Top of Working data

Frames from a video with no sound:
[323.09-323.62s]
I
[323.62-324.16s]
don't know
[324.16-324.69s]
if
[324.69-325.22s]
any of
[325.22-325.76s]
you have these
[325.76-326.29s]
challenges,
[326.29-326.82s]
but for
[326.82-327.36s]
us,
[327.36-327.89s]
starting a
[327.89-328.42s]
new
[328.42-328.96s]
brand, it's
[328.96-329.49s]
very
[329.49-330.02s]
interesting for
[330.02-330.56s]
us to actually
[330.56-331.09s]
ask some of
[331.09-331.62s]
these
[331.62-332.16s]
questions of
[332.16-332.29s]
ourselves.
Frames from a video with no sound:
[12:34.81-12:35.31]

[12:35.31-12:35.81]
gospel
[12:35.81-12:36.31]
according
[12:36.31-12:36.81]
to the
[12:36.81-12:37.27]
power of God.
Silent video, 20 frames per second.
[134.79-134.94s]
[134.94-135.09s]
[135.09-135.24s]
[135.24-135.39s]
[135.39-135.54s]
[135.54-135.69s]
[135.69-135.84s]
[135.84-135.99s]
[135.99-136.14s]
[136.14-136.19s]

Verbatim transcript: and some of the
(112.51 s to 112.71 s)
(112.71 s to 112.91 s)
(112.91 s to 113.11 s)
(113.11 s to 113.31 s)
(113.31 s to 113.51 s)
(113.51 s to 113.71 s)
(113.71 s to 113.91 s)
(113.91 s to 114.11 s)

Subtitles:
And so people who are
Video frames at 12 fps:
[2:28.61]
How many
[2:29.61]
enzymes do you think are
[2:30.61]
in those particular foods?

Bottom of Working data

• Exercise: Transcribe, in full, each record that appears above.

• Response:
Frames from a video with no sound:
[323.09-323.62s]
I
[323.62-324.16s]
don't know
[324.16-324.69s]
if
[324.69-325.22s]
any of
[325.22-325.76s]
you have these
[325.76-326.29s]
challenges,
[326.29-326.82s]
but for
[326.82-327.36s]
us,
[327.36-327.89s]
starting a
[327.89-328.42s]
new
[328.42-328.96s]
brand, it's
[328.96-329.49s]
very
[329.49-330.02s]
interesting for
[330.02-330.56s]
us to actually
[330.56-331.09s]
ask some of
[331.09-331.62s]
these
[331.62-332.16s]
questions of
[332.16-332.29s]
ourselves.
Frames from a video with no sound:
[12:34.81-12:35.31]

[12:35.31-12:35.81]
gospel
[12:35.81-12:36.31]
according
[12:36.31-12:36.81]
to the
[12:36.81-12:37.27]
power of God.
Silent video, 20 frames per second.
[134.79-134.94s]
[134.94-135.09s]
[135.09-135.24s]
[135.24-135.39s]
[135.39-135.54s]
[135.54-135.69s]
[135.69-135.84s]
[135.84-135.99s]
[135.99-136.14s]
[136.14-136.19s]

Verbatim transcript: and some of the
(112.51 s to 112.71 s)
(112.71 s to 112.91 s)
(112.91 s to 113.11 s)
(113.11 s to 113.31 s)
(113.31 s to 113.51 s)
(113.51 s to 113.71 s)
(113.71 s to 113.91 s)
(113.91 s to 114.11 s)

Subtitles:
And so people who are
Video frames at 12 fps:
[2:28.61]
How many
[2:29.61]
enzymes do you think are
[2:30.61]
in those particular foods?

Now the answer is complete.